■ **EXERCISE OBJECTIVE**
Write out every record below exactly, leaving the pictures out.

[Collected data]
Start of Block

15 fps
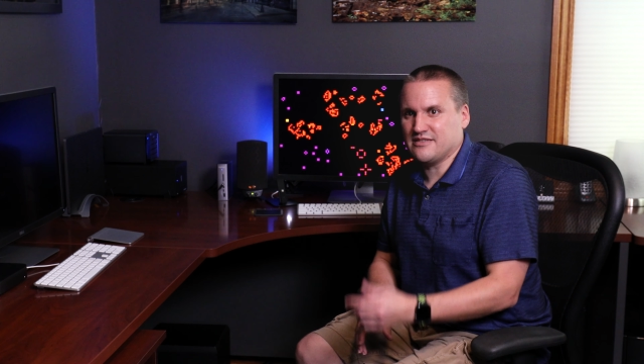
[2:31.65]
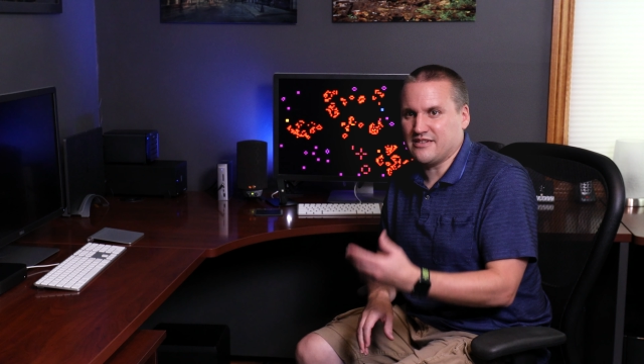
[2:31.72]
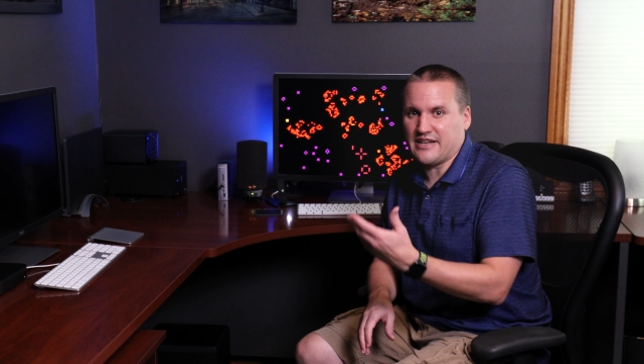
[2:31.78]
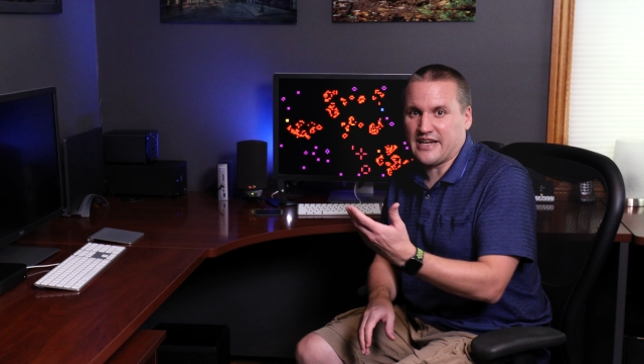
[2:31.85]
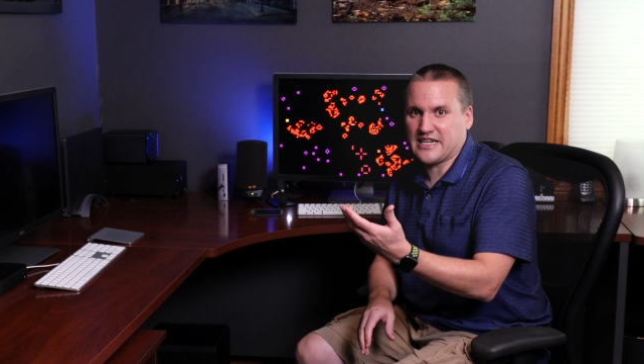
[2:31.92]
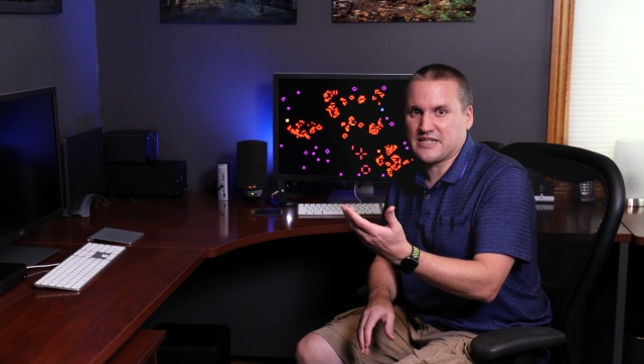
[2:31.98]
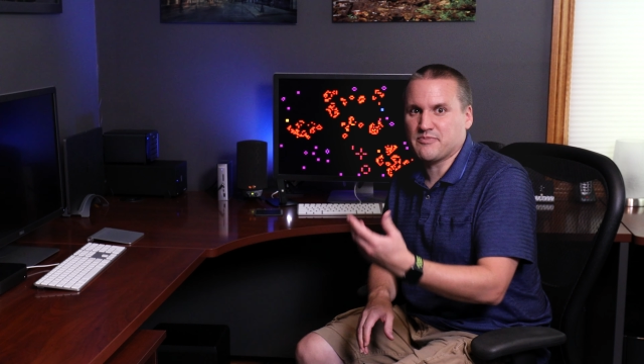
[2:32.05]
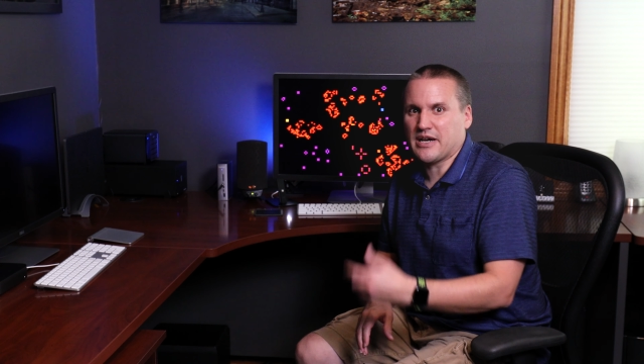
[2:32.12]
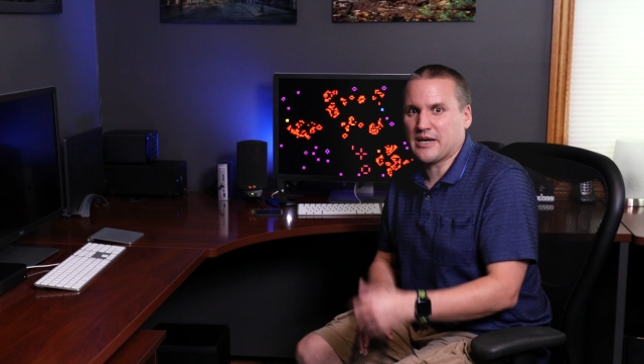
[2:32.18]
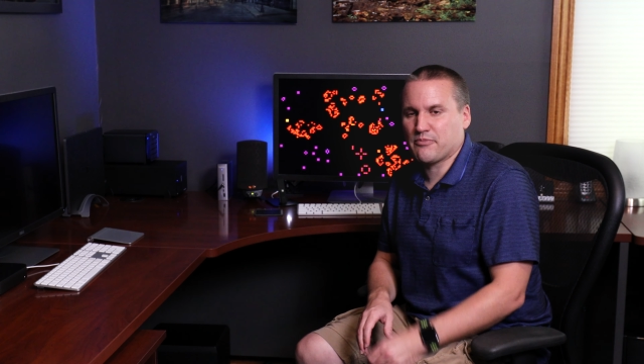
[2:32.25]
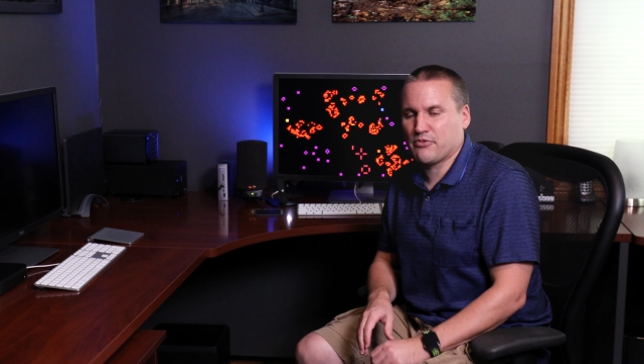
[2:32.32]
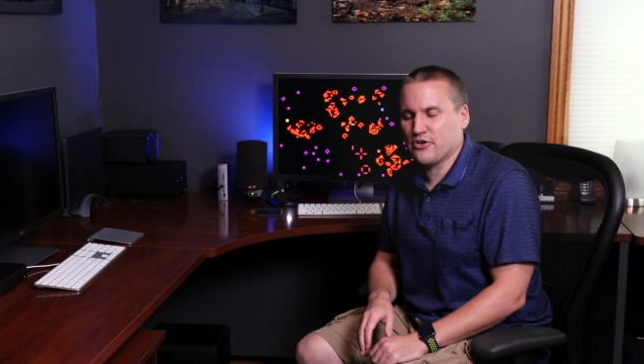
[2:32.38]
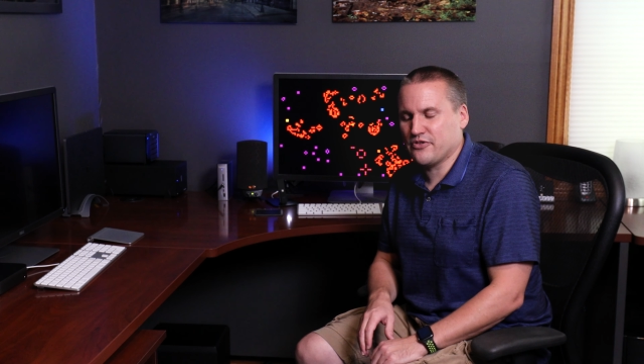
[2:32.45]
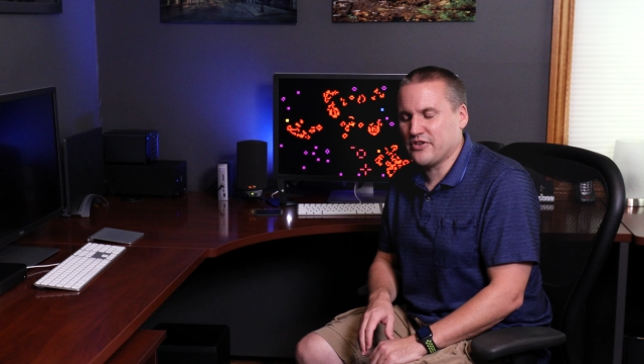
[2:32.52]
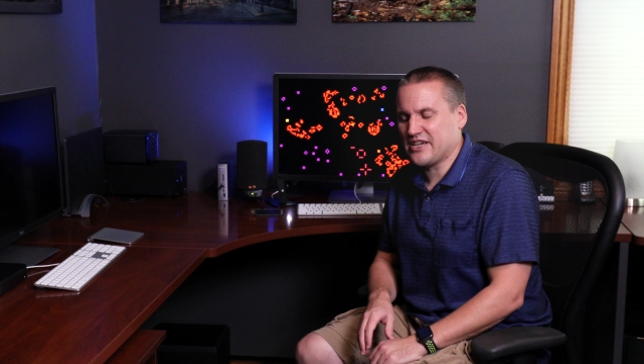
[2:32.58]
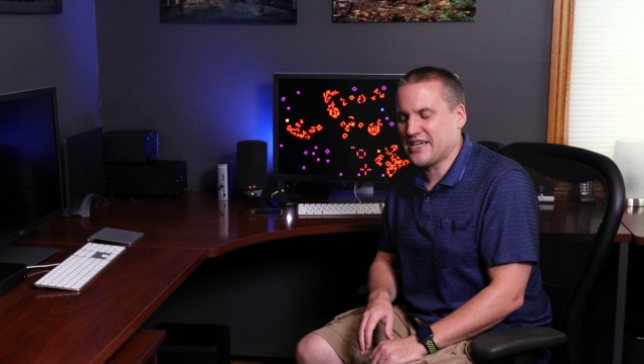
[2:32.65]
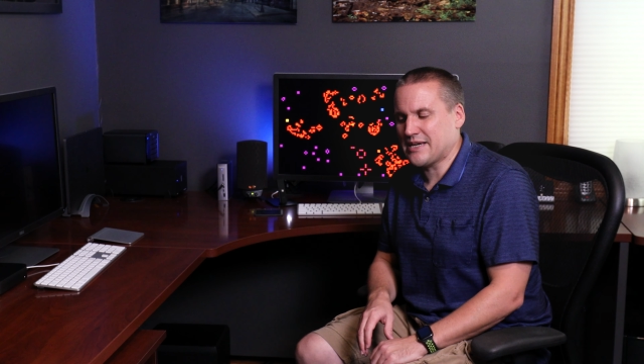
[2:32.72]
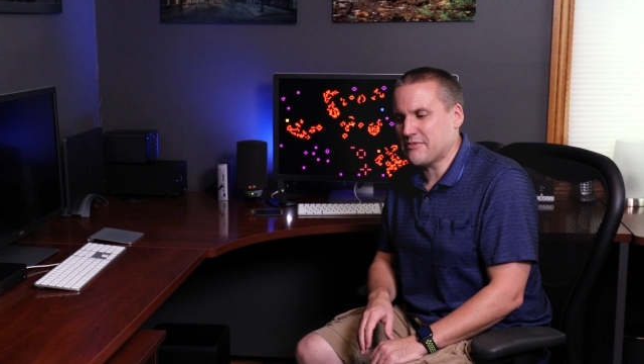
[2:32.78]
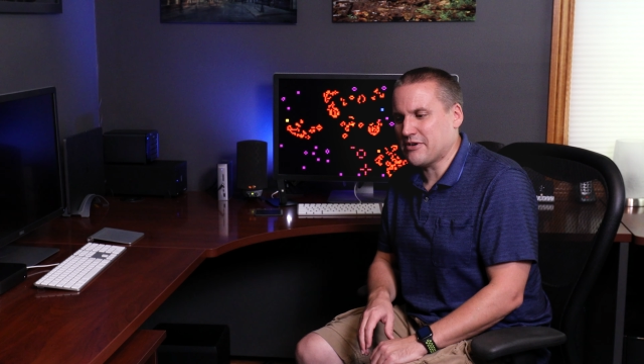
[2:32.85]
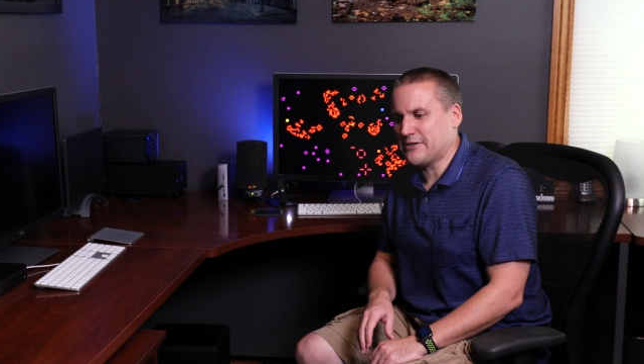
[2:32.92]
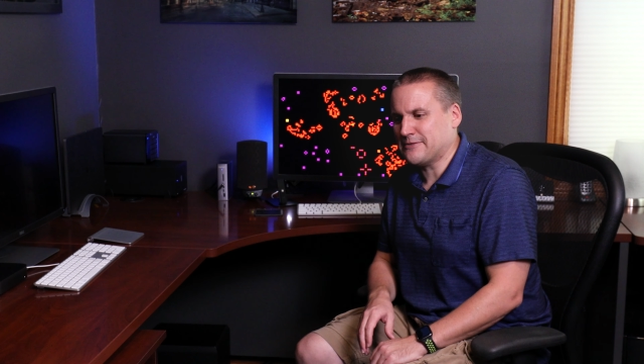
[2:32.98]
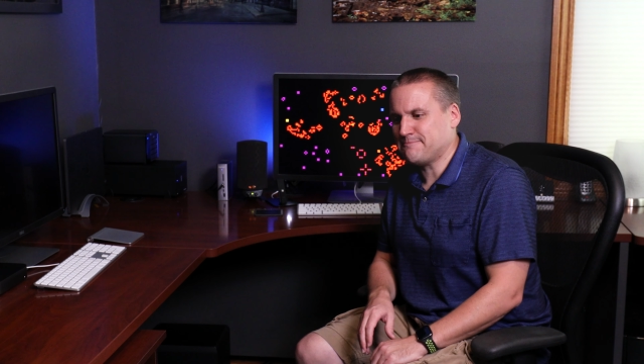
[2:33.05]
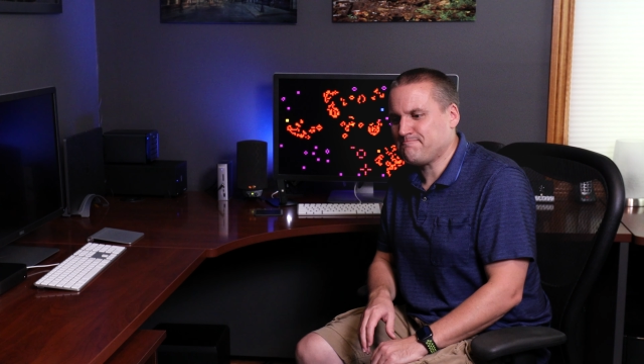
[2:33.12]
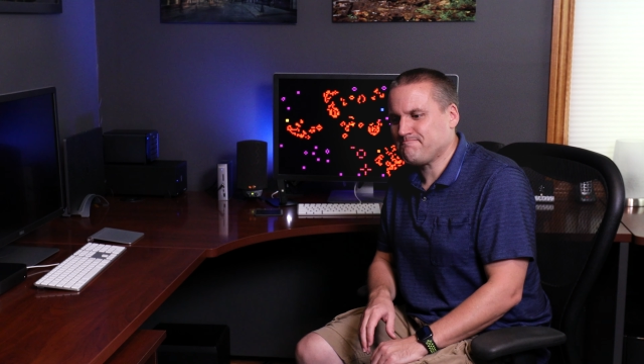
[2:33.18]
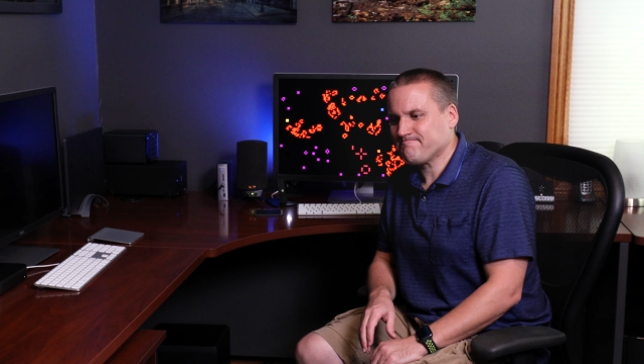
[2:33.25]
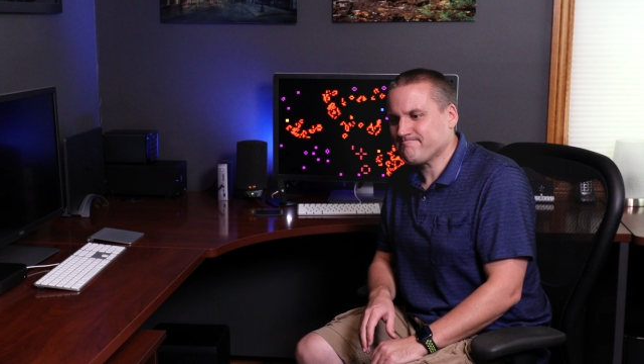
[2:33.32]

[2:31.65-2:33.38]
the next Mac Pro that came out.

End of Block

■ **SOLVED PROBLEM**
15 fps
[2:31.65]
[2:31.72]
[2:31.78]
[2:31.85]
[2:31.92]
[2:31.98]
[2:32.05]
[2:32.12]
[2:32.18]
[2:32.25]
[2:32.32]
[2:32.38]
[2:32.45]
[2:32.52]
[2:32.58]
[2:32.65]
[2:32.72]
[2:32.78]
[2:32.85]
[2:32.92]
[2:32.98]
[2:33.05]
[2:33.12]
[2:33.18]
[2:33.25]
[2:33.32]

[2:31.65-2:33.38]
the next Mac Pro that came out.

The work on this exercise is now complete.